A new video surveillance system will give law enforcement a godlike omniscience, with its all-seeing eye, one that will leave nothing to chance.
The system is currently under development by the Department of Homeland Security's Science and Technology Directorate (S&T).
In the event of a terrorist attack, investigators can pore over the most recent video, using pan, zoom, and tilt controls to reconstruct who did what and when.
Because these controls are virtual, different regions of a crime scene can feasibly be studied by separate investigative teams simultaneously.
The Imaging System for Immersive Surveillance (or ISIS) takes new video camera and image-stitching technology and bolts it to a ceiling, mounts it on a roof, or fastens it to a truck-mounted telescoping mast.
Like a bug-eyed fisheye lens, ISIS sees very wide. But that's where the similarity ends.
Whereas a typical fisheye lens distorts the image and can only provide limited resolution, video from ISIS is perfectly detailed, edge-to-edge.

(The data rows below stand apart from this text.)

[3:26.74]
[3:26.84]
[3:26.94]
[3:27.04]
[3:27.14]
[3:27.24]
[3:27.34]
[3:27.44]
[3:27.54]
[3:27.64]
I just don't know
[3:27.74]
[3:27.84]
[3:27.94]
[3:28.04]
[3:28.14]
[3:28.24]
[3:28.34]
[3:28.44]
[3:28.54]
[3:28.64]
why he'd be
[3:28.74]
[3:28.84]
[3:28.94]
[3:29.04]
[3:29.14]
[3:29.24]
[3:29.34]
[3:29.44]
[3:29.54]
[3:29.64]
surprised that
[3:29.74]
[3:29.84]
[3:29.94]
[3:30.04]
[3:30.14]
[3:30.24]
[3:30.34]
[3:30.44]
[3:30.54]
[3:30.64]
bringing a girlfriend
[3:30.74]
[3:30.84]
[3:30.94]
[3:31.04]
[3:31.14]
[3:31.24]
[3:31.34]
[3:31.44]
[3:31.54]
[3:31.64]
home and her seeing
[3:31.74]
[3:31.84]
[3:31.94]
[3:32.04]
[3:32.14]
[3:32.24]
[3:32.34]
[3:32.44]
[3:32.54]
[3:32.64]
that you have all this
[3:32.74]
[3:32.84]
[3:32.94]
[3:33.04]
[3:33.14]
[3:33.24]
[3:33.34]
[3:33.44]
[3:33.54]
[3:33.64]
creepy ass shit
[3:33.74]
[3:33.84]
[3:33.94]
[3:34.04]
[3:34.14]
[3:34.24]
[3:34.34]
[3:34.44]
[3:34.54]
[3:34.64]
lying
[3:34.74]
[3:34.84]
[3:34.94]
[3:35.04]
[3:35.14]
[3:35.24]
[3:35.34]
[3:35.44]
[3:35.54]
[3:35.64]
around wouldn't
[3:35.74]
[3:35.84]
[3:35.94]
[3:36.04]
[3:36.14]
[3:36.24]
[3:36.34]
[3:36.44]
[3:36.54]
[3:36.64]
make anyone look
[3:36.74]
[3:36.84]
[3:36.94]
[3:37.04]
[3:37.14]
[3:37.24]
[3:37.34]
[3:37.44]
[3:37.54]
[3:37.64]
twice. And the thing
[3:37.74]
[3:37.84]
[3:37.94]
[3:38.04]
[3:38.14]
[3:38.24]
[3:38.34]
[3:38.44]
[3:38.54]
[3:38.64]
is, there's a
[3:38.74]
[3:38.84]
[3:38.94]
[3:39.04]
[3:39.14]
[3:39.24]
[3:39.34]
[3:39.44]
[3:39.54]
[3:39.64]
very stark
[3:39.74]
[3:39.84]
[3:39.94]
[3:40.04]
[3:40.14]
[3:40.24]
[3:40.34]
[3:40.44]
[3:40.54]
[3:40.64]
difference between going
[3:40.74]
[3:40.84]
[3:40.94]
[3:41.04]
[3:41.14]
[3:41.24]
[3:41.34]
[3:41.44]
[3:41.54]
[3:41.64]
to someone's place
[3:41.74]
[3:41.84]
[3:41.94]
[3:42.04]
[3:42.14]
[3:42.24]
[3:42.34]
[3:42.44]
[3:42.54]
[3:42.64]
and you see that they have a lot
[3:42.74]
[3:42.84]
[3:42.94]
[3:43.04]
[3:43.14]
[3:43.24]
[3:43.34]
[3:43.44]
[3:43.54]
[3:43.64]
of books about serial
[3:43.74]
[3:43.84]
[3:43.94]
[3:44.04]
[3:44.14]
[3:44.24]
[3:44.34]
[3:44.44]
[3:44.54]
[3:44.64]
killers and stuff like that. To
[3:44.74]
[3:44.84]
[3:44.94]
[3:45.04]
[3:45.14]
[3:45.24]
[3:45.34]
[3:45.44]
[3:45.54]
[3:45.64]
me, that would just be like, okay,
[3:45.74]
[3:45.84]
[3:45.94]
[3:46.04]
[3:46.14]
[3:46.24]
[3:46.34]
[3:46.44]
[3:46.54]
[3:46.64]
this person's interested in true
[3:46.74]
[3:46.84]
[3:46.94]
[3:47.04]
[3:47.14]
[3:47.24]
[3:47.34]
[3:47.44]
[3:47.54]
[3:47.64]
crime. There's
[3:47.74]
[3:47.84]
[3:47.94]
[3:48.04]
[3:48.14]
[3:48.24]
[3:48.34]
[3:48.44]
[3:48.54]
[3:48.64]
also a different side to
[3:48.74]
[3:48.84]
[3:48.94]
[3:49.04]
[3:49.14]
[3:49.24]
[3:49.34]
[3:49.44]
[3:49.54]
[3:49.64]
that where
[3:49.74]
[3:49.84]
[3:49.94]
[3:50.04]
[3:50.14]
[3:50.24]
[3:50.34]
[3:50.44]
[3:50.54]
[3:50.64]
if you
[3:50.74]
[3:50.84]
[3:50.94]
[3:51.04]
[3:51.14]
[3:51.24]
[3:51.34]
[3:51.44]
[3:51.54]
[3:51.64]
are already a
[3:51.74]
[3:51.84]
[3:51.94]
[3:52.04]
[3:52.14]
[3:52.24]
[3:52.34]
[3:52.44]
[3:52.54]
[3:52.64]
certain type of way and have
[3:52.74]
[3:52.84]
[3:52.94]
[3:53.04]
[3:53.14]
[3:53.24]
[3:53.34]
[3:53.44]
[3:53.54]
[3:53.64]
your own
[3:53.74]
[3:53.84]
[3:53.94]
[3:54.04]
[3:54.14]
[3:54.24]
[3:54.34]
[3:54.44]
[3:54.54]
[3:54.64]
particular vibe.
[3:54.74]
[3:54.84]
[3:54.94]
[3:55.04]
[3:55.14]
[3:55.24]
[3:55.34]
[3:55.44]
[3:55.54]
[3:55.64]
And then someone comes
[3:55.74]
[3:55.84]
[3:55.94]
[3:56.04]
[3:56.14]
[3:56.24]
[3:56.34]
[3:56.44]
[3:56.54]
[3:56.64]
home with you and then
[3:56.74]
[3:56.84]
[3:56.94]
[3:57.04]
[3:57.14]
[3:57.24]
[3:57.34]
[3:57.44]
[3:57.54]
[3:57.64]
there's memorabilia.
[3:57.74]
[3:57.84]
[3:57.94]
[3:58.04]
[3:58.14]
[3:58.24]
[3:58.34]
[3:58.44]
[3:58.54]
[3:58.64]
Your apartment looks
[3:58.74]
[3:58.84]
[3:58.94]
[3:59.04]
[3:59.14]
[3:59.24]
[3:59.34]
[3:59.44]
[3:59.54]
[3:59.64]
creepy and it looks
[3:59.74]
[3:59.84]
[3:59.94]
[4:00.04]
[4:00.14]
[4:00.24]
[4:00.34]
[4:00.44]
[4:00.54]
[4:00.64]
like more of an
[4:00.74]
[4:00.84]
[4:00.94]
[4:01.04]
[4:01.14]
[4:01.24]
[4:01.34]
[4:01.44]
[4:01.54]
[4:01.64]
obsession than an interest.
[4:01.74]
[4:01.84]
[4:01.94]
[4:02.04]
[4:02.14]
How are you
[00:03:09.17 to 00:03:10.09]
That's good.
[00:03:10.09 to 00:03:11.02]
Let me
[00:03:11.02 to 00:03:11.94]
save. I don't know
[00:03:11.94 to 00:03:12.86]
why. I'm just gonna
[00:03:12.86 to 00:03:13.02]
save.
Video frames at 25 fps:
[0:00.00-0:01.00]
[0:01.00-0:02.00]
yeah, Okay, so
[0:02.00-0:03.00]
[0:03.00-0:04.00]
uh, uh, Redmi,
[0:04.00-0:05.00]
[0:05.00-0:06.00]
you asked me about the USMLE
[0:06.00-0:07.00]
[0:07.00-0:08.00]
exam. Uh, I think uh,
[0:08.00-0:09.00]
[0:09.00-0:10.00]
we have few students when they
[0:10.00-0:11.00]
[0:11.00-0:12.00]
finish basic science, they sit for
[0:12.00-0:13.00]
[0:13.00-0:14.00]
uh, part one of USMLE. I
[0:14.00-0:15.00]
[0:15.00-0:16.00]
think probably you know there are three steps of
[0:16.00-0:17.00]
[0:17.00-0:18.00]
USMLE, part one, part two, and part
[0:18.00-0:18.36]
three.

That's because the video is made from a series of individual cameras stitched into a single, live view -- like a high-resolution video quilt.
"Coverage this sweeping, with detail this fine, requires a very high pixel count," says programme manager John Fortune, of S&T's Infrastructure and Geophysical Division.
"ISIS has a resolution capability of 100 megapixels."
Many of the ISIS capabilities were adapted from technology previously developed by MIT's Lincoln Lab for military applications.